そして、テレーズに向かって拳を差し出した。
テレーズは少しキョトンとしたあと、コツンと拳を合わせていった。
(このパーティーに入れて良か――んにゃ?)
「よし、早速樹液を――」
「逃げるにゃ!」
チェスターたちは少し戸惑ったが、テレーズの勢いに頷く。
テレーズはまたミアを担いで走り出す。
(たぶんこの森最強の魔物にゃ!)
「こっちにゃ! 急ぐにゃ!」
進んできた道を逆戻りするかのように木々の間を走り抜けていく。
「どうした? 何があったんだ?」
「たぶんもうすぐ来るにゃ」
テレーズは後方の上空に視線を向ける。
すると、悠々と飛ぶドラゴンの姿が見えた。
「あれは……ドラゴネット!」
(やっぱりにゃ)
ブロセリオア森林とその周辺を縄張りとする魔物、ドラゴネットは必ず二体一組で行動するドラゴンだ。
片方は人と同じ程度の体高しかなくドラゴン系の中で最も小さい。
補助や回復を基本として、ブレス、風魔法で攻撃するサポートタイプだ。
もう片方は人の倍ほどあるが、それでもドラゴンとしては小さい。
こちらはブレスと物理攻撃がメインのパワータイプである。
「ドラゴネットはメイプウッドの樹液を食べるらしいにゃ」
「あいつらを相手するのはキツいな」
「あと三パーティーはいないと倒せないぜ」
テレーズたちはその場を離れながらホッと一息つく。
メイプウッドの場所からは大きく離れたので戦闘になることはないだろう。
ドラゴネットはかなり強く、高レベルの複数パーティーで挑む相手だ。
テレーズのパーティーだけで戦うのは得策ではない。
「でも、あとちょっとだったのになぁ。

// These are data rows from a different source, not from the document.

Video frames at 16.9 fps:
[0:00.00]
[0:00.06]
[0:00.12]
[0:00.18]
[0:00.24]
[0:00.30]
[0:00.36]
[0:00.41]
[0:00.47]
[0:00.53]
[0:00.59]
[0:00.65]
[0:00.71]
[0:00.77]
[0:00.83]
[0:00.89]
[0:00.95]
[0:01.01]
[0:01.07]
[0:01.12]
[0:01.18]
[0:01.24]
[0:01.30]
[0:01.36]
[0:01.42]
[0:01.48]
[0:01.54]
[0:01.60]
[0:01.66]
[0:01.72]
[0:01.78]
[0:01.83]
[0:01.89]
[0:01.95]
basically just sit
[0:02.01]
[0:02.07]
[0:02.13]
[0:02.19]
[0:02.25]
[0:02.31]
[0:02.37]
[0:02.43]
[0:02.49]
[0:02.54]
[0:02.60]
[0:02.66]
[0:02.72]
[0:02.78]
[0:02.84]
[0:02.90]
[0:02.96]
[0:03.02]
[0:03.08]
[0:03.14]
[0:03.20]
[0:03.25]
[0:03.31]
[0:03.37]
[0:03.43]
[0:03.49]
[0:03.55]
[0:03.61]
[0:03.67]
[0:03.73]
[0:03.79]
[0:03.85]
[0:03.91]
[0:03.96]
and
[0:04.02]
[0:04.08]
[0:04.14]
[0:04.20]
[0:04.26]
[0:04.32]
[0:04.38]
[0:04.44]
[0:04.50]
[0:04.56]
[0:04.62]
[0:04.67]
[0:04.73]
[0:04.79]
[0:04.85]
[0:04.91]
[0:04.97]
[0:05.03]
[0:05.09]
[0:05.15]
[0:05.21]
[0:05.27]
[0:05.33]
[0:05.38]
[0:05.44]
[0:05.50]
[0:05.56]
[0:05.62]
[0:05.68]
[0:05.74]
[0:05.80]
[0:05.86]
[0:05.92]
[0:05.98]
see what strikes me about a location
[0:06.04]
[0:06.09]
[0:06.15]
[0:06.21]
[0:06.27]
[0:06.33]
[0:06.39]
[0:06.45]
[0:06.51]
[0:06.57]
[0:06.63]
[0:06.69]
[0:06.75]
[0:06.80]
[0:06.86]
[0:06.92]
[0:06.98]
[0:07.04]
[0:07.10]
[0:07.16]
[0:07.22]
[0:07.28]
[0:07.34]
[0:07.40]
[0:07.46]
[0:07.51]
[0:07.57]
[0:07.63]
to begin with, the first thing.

せっかく見つけて倒したのに、もったいねぇ」
「本当にな。でも逃げてこれてよかった。ありがとうテレーズ」
「チェスターたちもついてきてくれてよかったにゃ」
(あの状況で我の指示は無視されるかと思ったにゃ)
ちょうど倒したところだったのだ。
突然逃げろと言われても理由を聞きたくなるだろう。
悠長に話す時間がなく、パーティーを残して一人逃げるわけにはいかないため、とりあえず一緒に逃げる行動をとってくれたのは助かっていた。

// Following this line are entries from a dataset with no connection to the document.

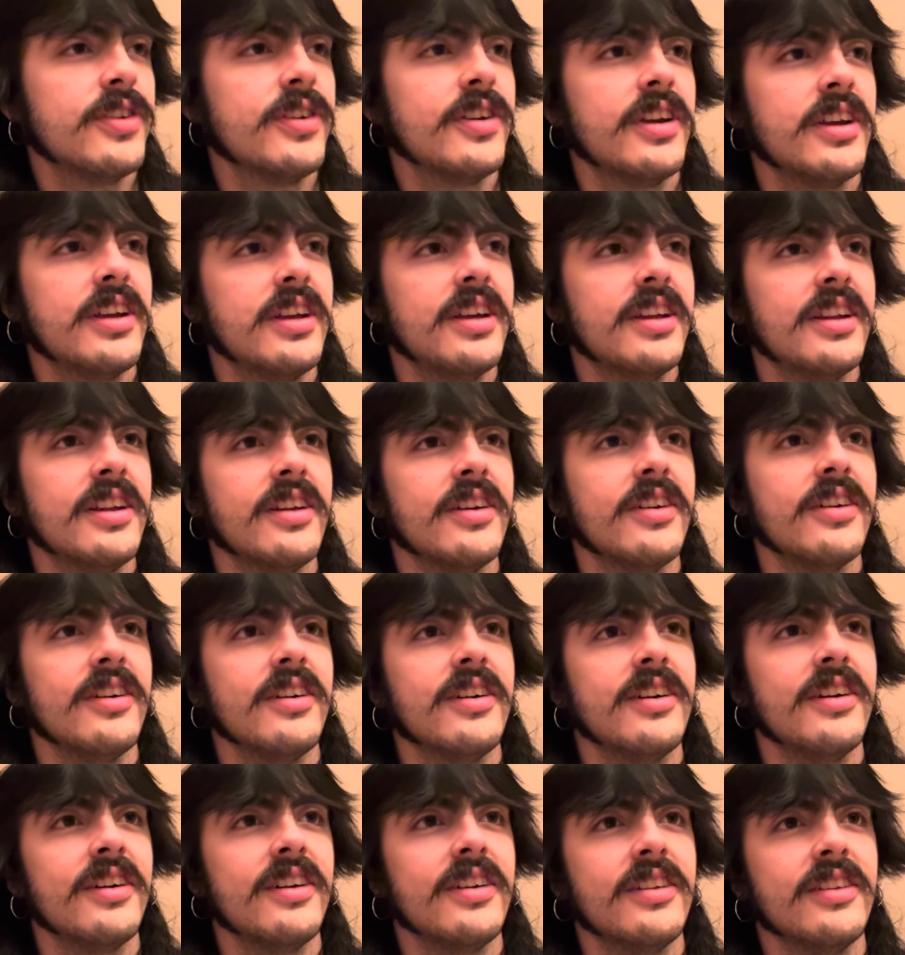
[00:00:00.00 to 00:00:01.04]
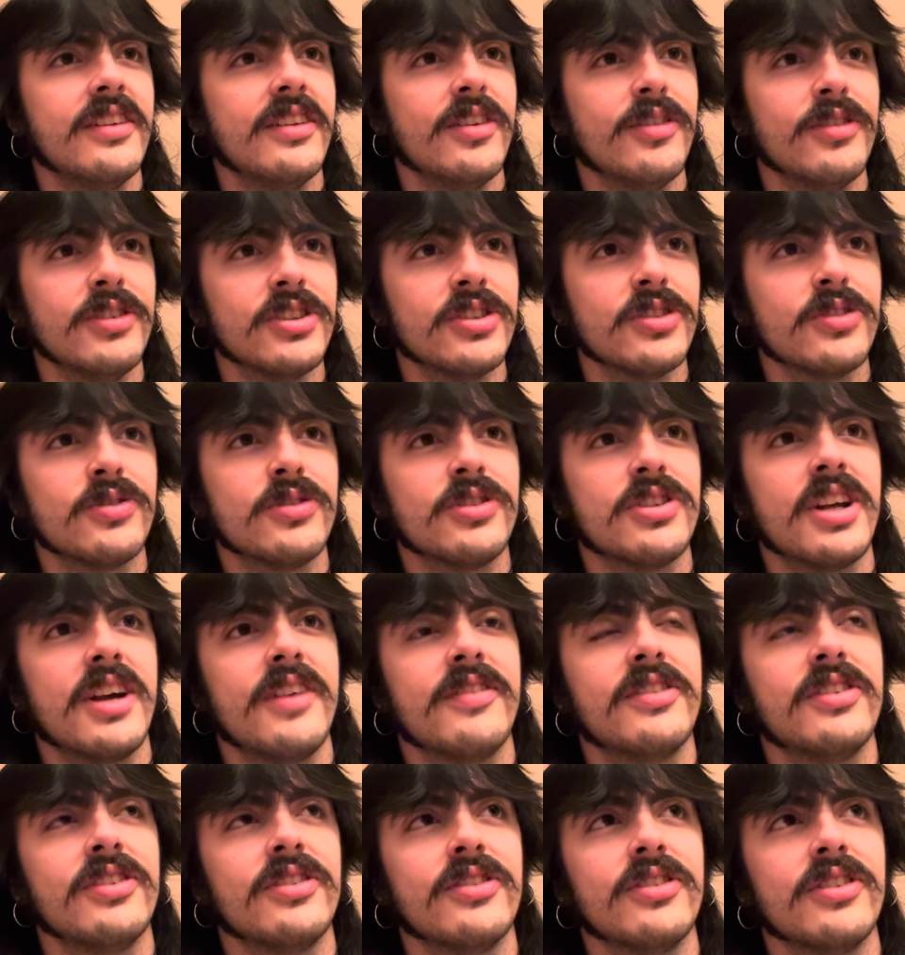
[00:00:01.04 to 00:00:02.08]
and the research would have
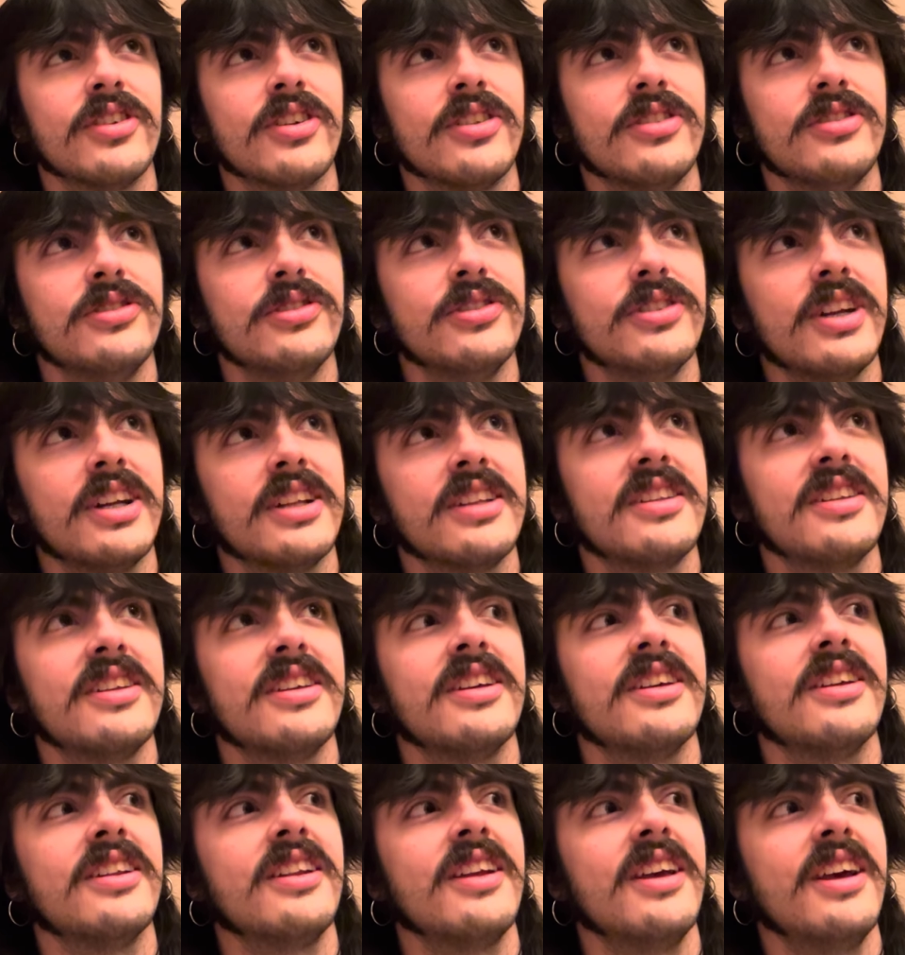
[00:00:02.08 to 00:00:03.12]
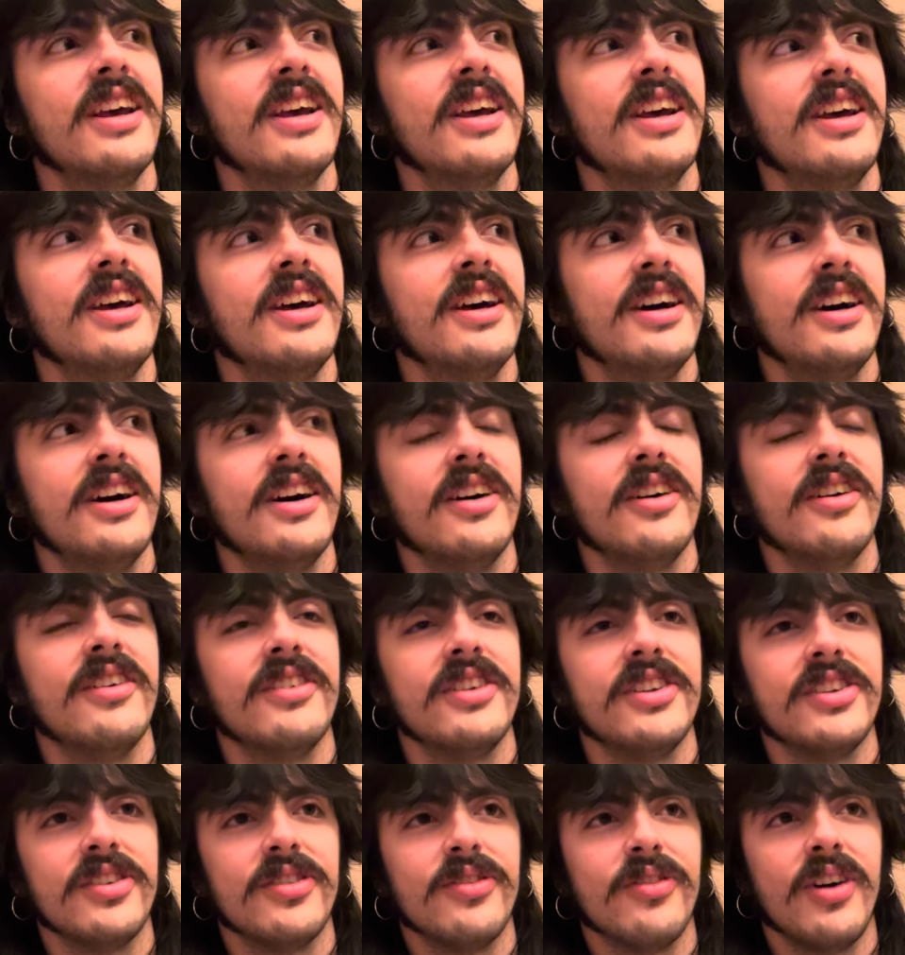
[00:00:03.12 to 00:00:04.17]
to include at the end
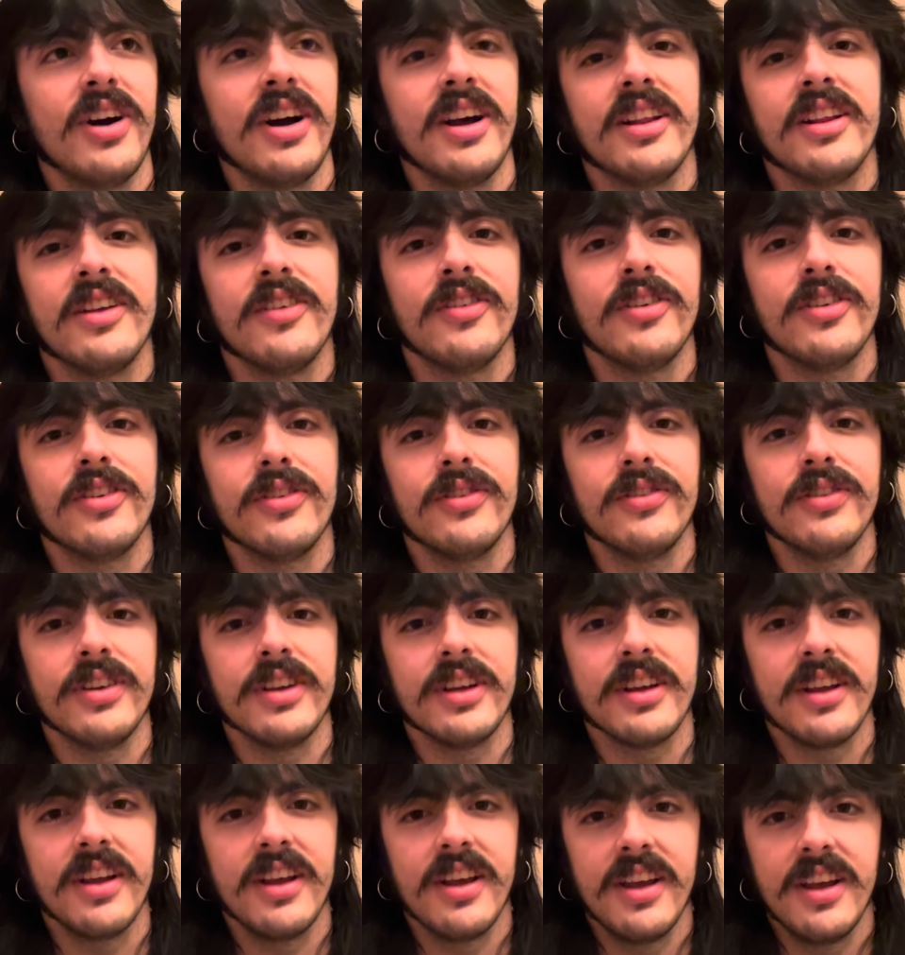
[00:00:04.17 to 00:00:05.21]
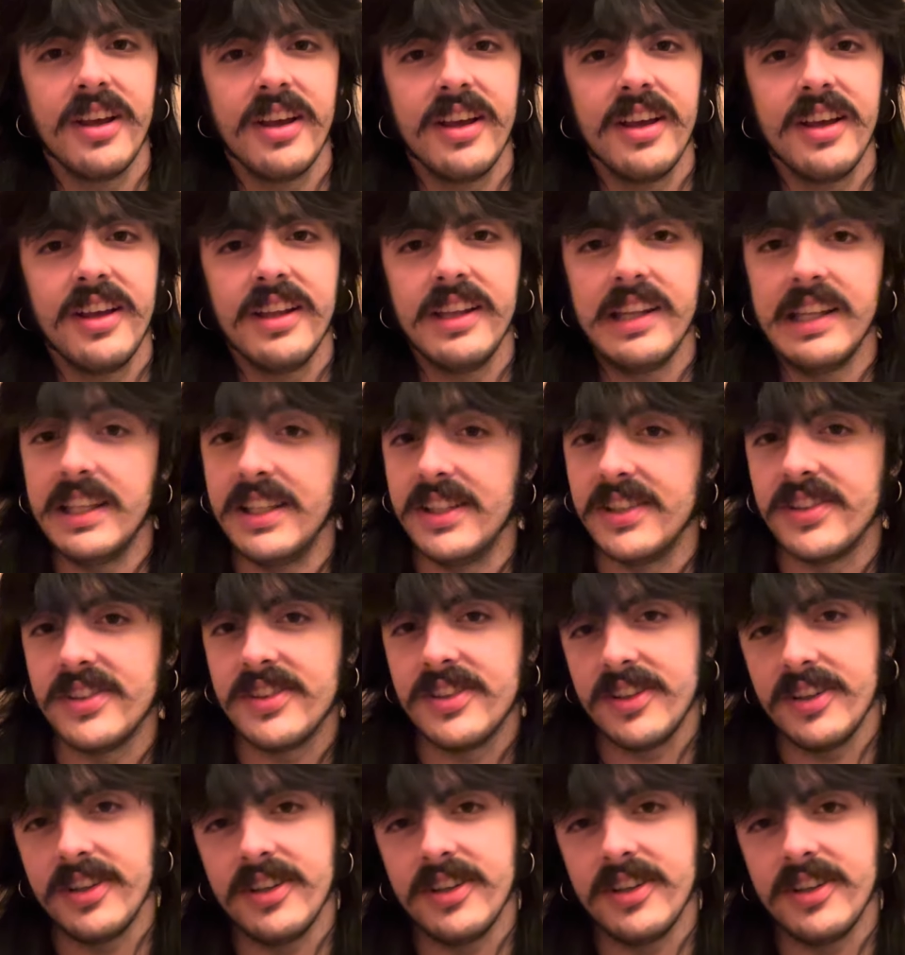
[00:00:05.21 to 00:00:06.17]
reason why they were doing this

そんな気持ちを持つテレーズにチェスターは笑いかける。
「何言ってんだよ。俺たちは同じパーティーだろ?」
「……その通りにゃ」
そのチェスターの言葉に、テレーズは胸を熱くさせながら答える。
その時、高速で近づいてくる音が聞こえた。
「何か来るにゃ!」
その声で全員が戦闘態勢に移る。
そして、その木の間から見えた人影にテレーズは驚く。
「すみません! ちょっといいですか?」
(やっぱりこの声は間違いないにゃ)
声をかけてきた冒険者はテレーズの知る人物。
「セージ、にゃ?」
(でも、どうしてこんなことにセージがいるにゃ?)
「えっ? あっ、もしかしてテレーズさん?」
セージも驚いて顔を見合わせるのであった。